Asked if the introduction of a time border to the island of Ireland is compatible with the EU’s determination in Brexit talks to avoid a hard border, a Commission spokesman would only insist that the two issues are not related.

Observers suggest, however, that the requirement on the North to maintain regulatory alignment with the South in the EU’s proposed but contested backstop provision would seem to imply an obligation on the North to align with the EU/Irish clocks. That would mean the North being out of step with the rest of the UK, a time border down the Irish Sea, surely anathema to the DUP.
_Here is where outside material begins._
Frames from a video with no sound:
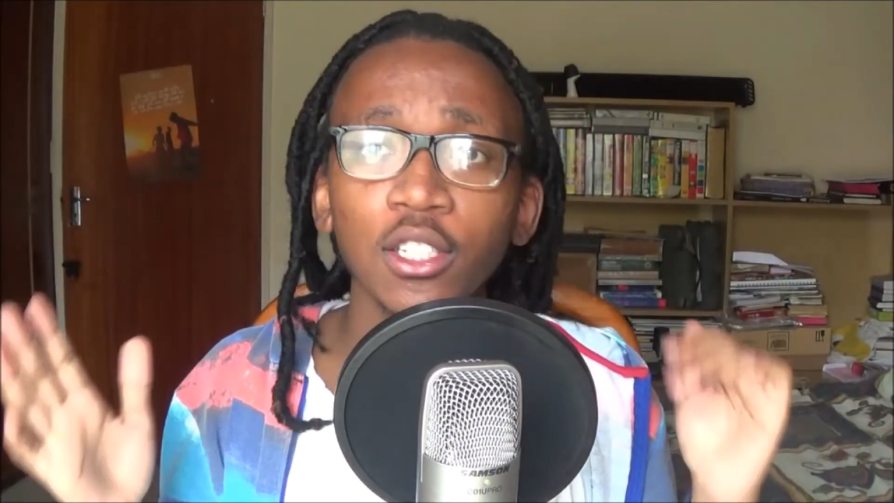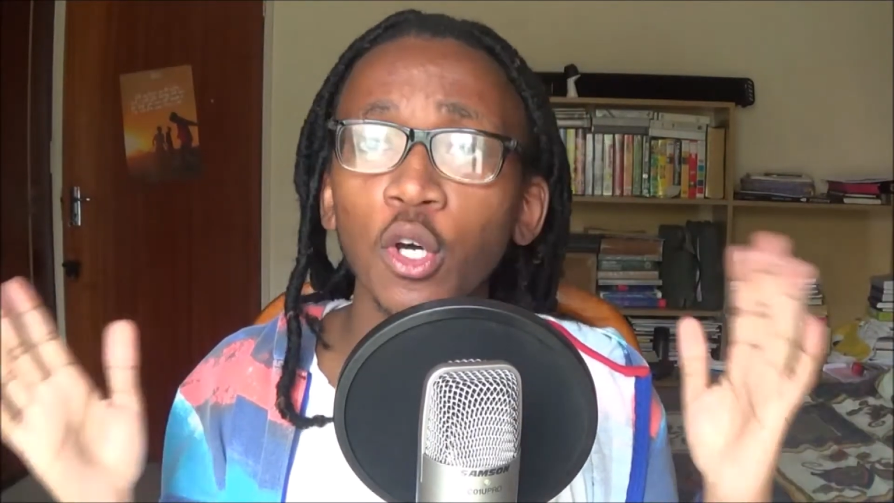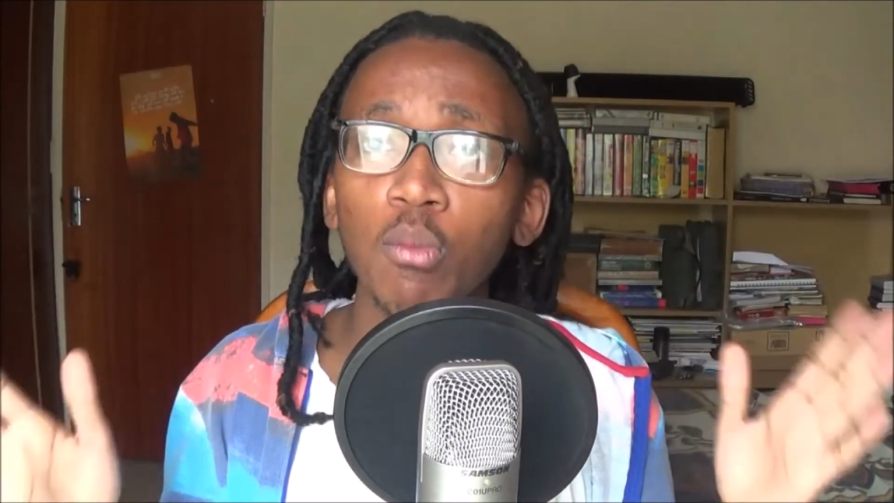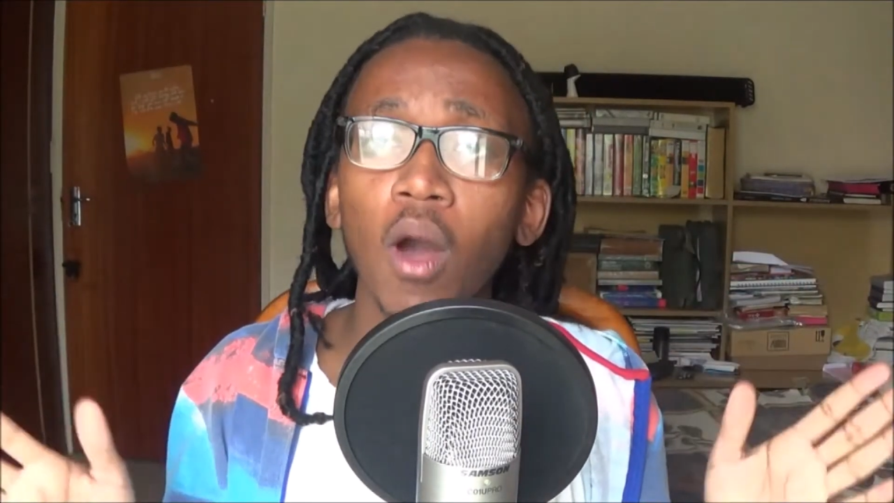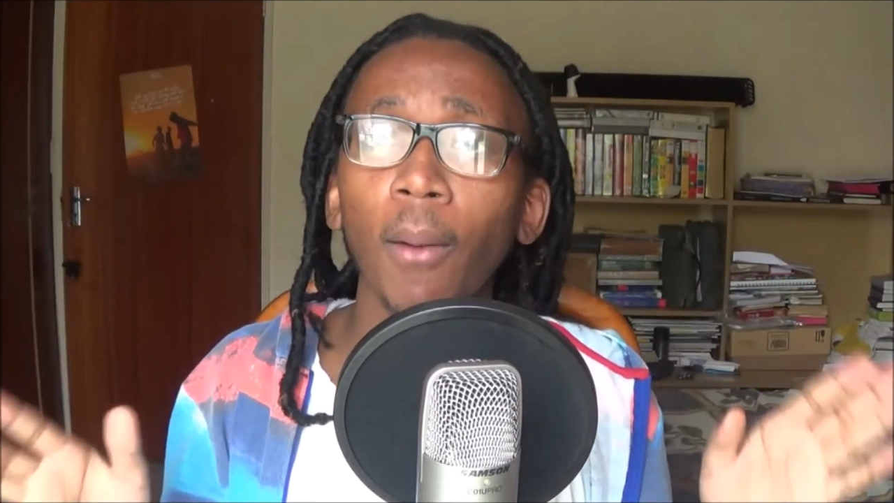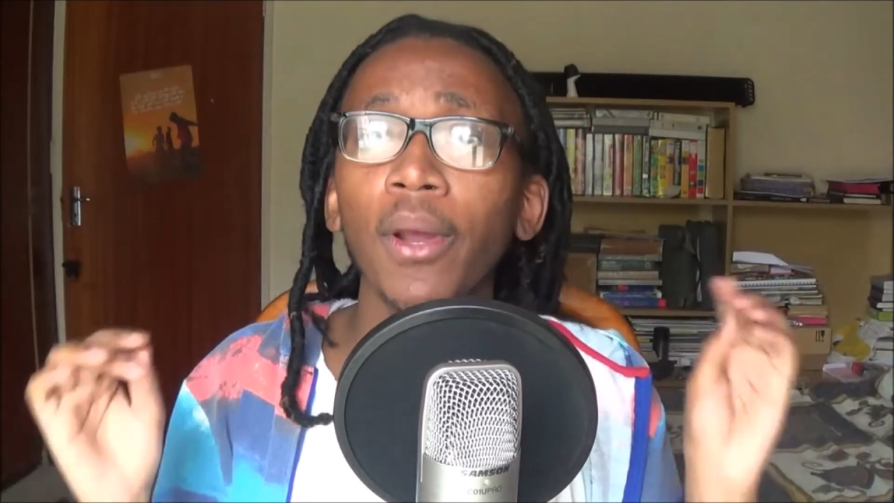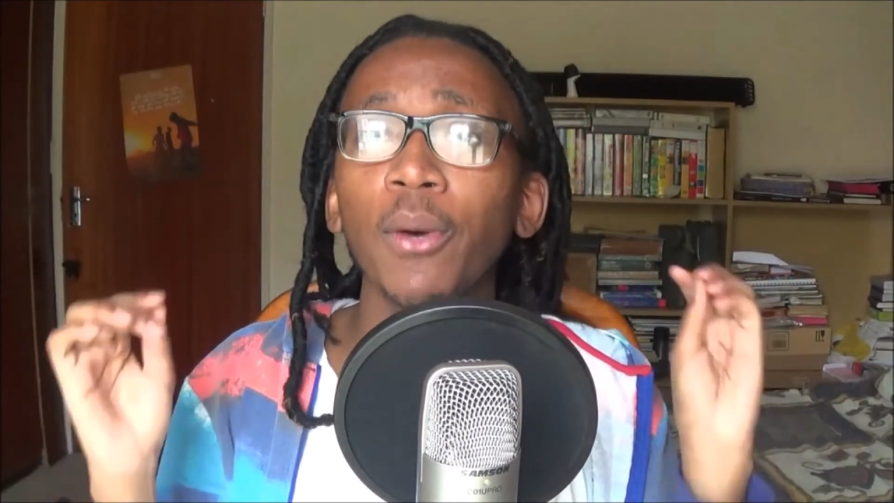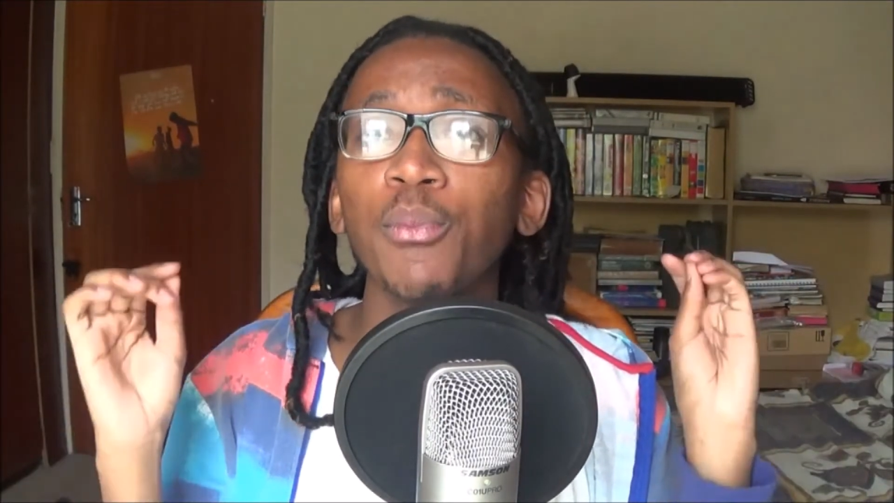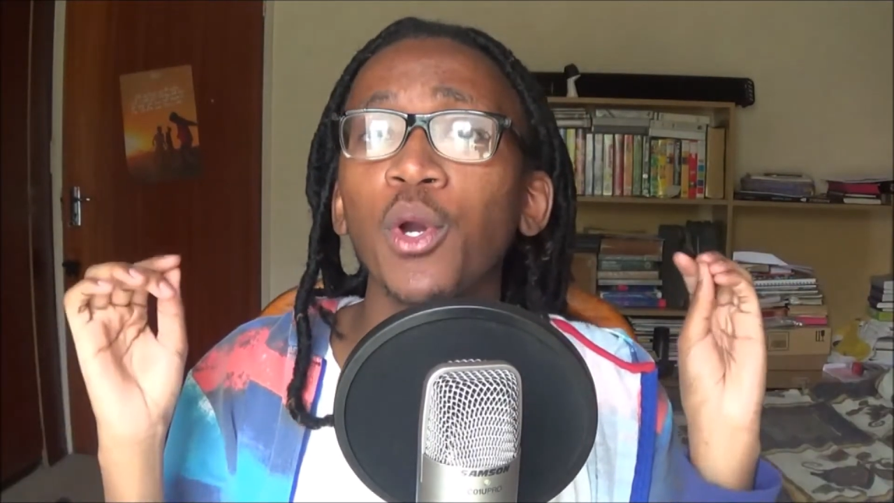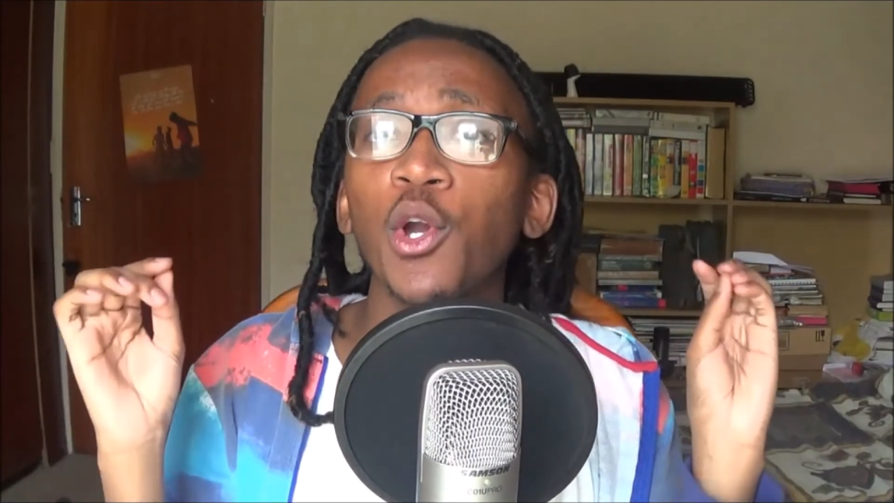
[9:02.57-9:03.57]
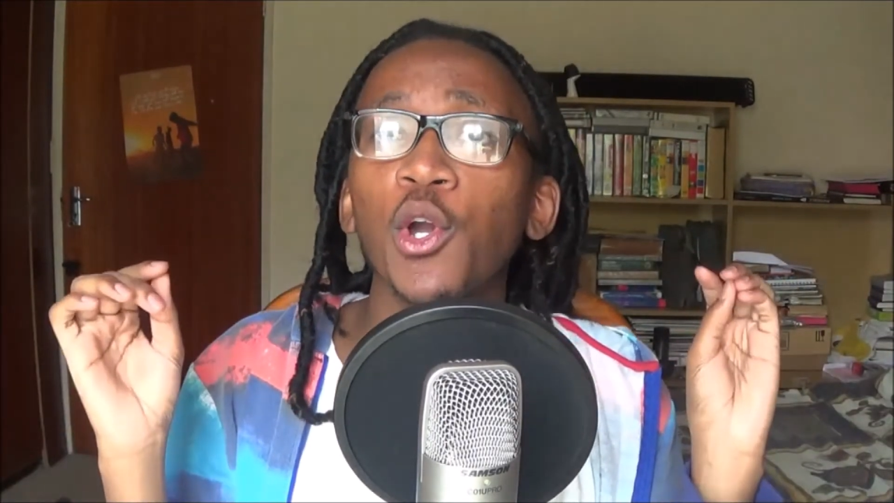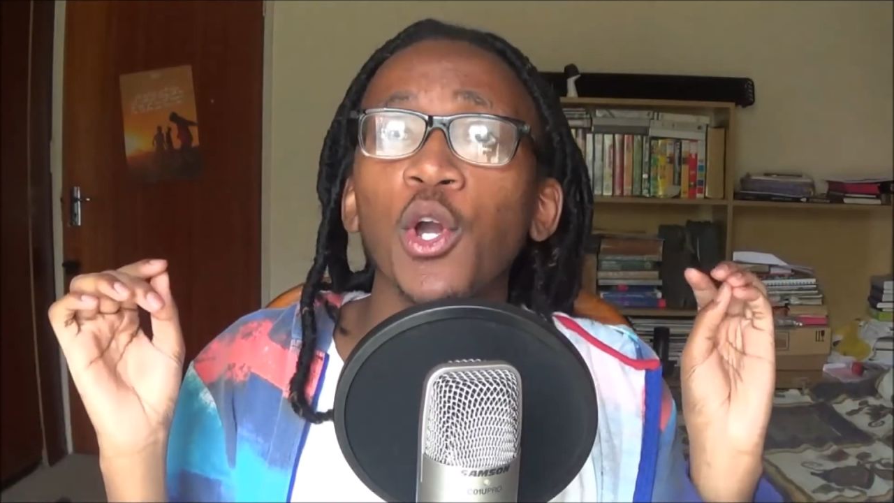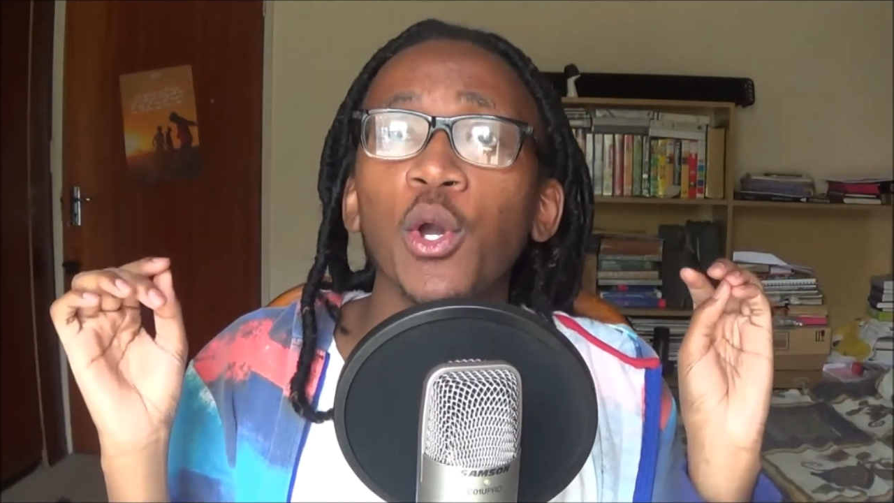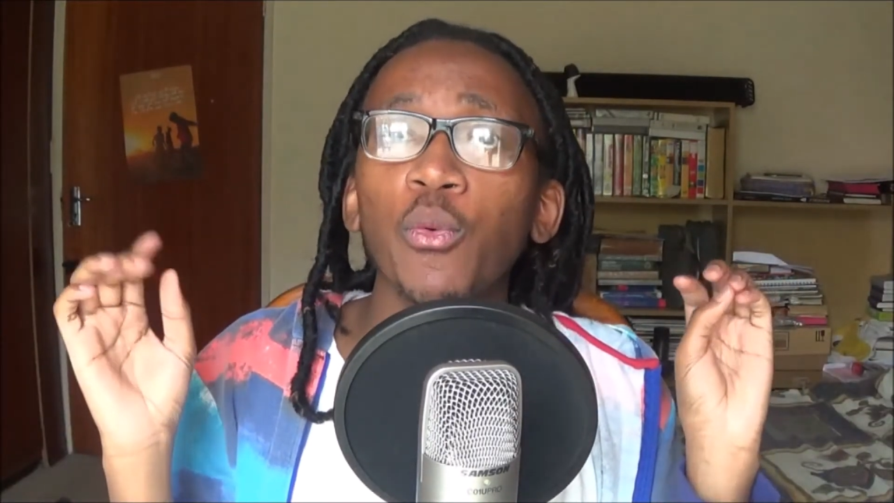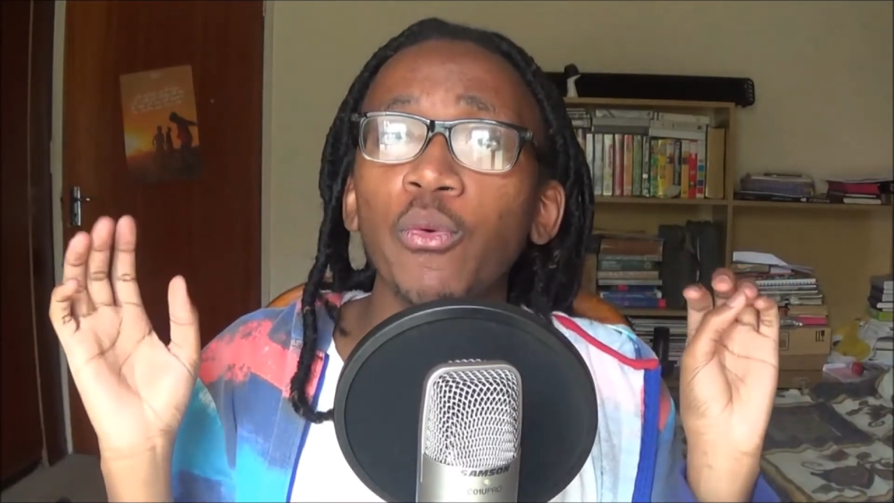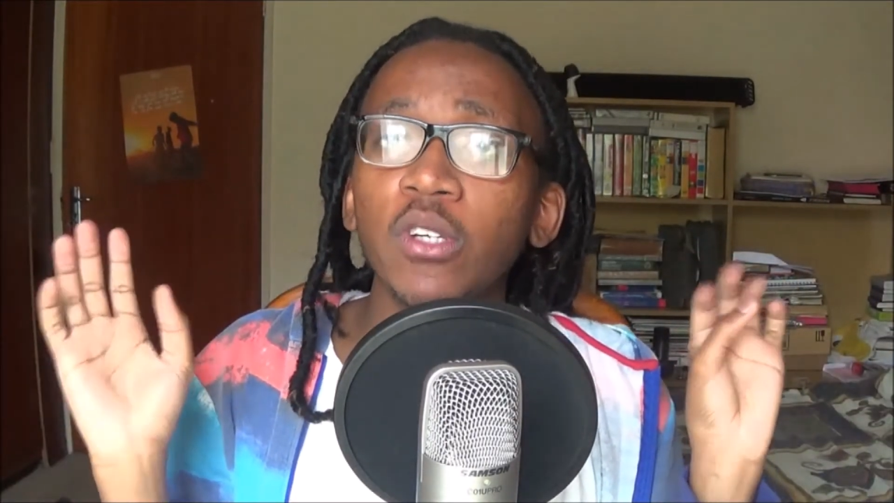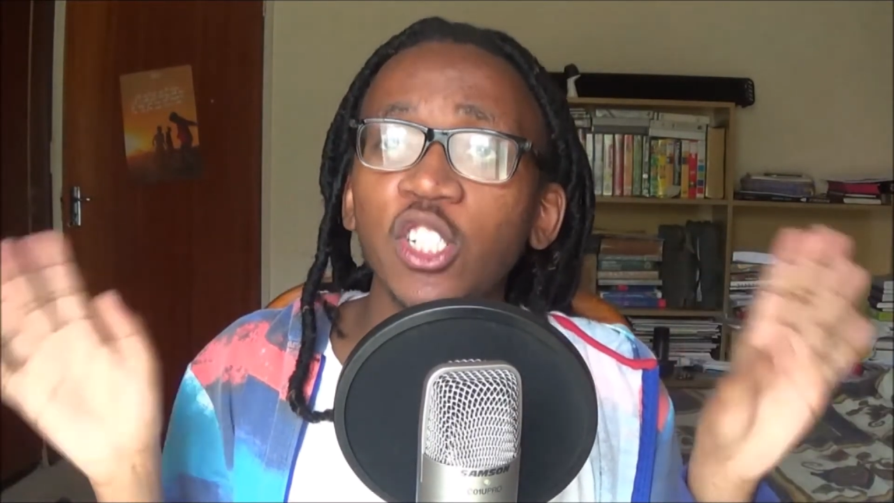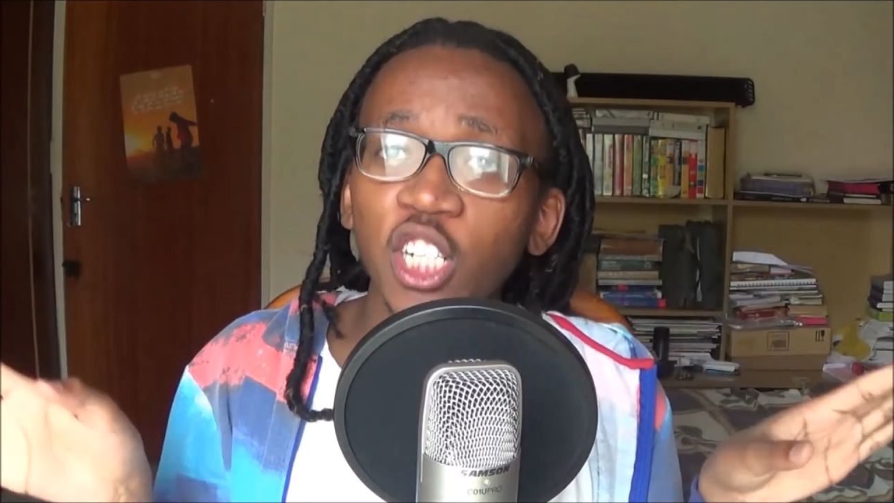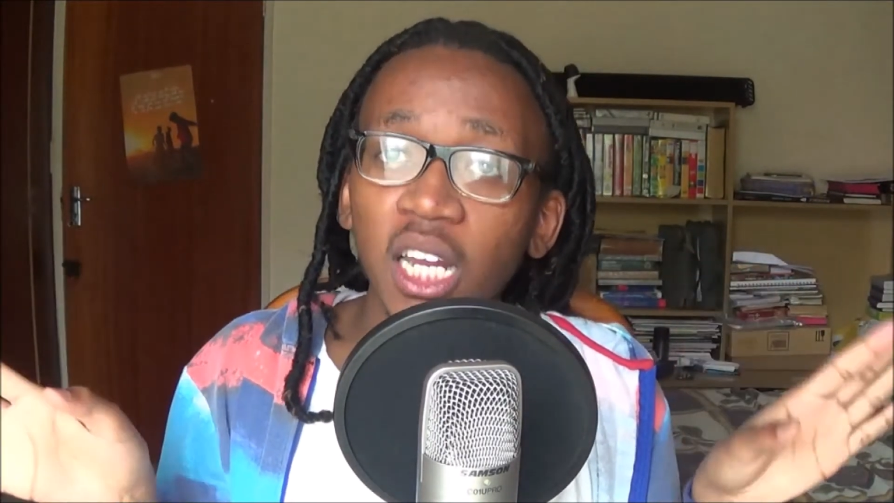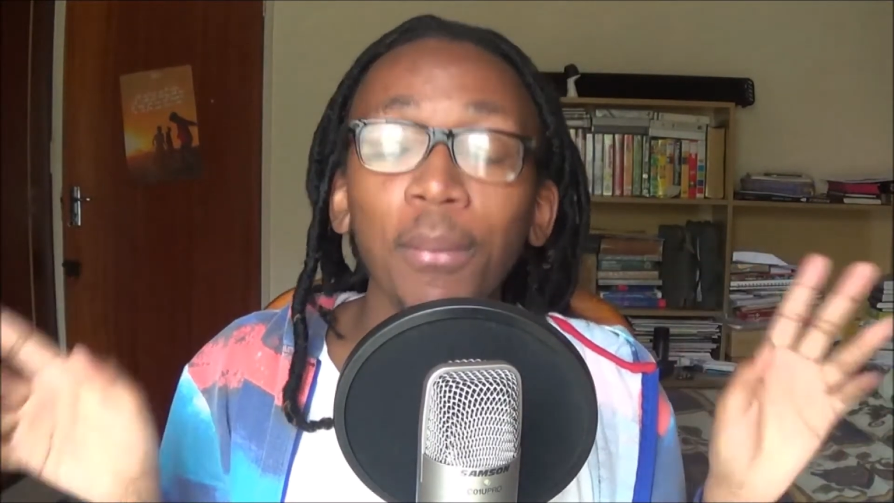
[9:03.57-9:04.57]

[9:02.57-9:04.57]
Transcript: no problem, we were chilling.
The DUPs’ Sammy Wilson said it was “just further proof, as if it were needed, that Brussels is bonkers. It wouldn’t just be a time border, it would be a ticking time bomb under the proposed backstop arrangements which are contested.”

The East Antrim MP, a member of the UK Parliamentary committee on Brexit’, added: “It’s another reason why Theresa May should be putting it up to the EU that there will be no backstop. The Irish government can put the clocks back, or forward, whatever they like. That’s up to them. But we in Northern Ireland will have the same time zone, the same rules, the same customs arrangements and same regulations as the rest of the UK. That’s the bottom line for us.”

Since 1996, all Europeans have been changing their clock forward by one hour on the last Sunday of March and by one hour backward on the last Sunday of October. The purpose of EU rules was not to harmonise the time regime in the EU, the Commission says, but to address the problems, notably for the transport and logistics sectors, which arise from an uncoordinated application of clock-changes in the course of the year.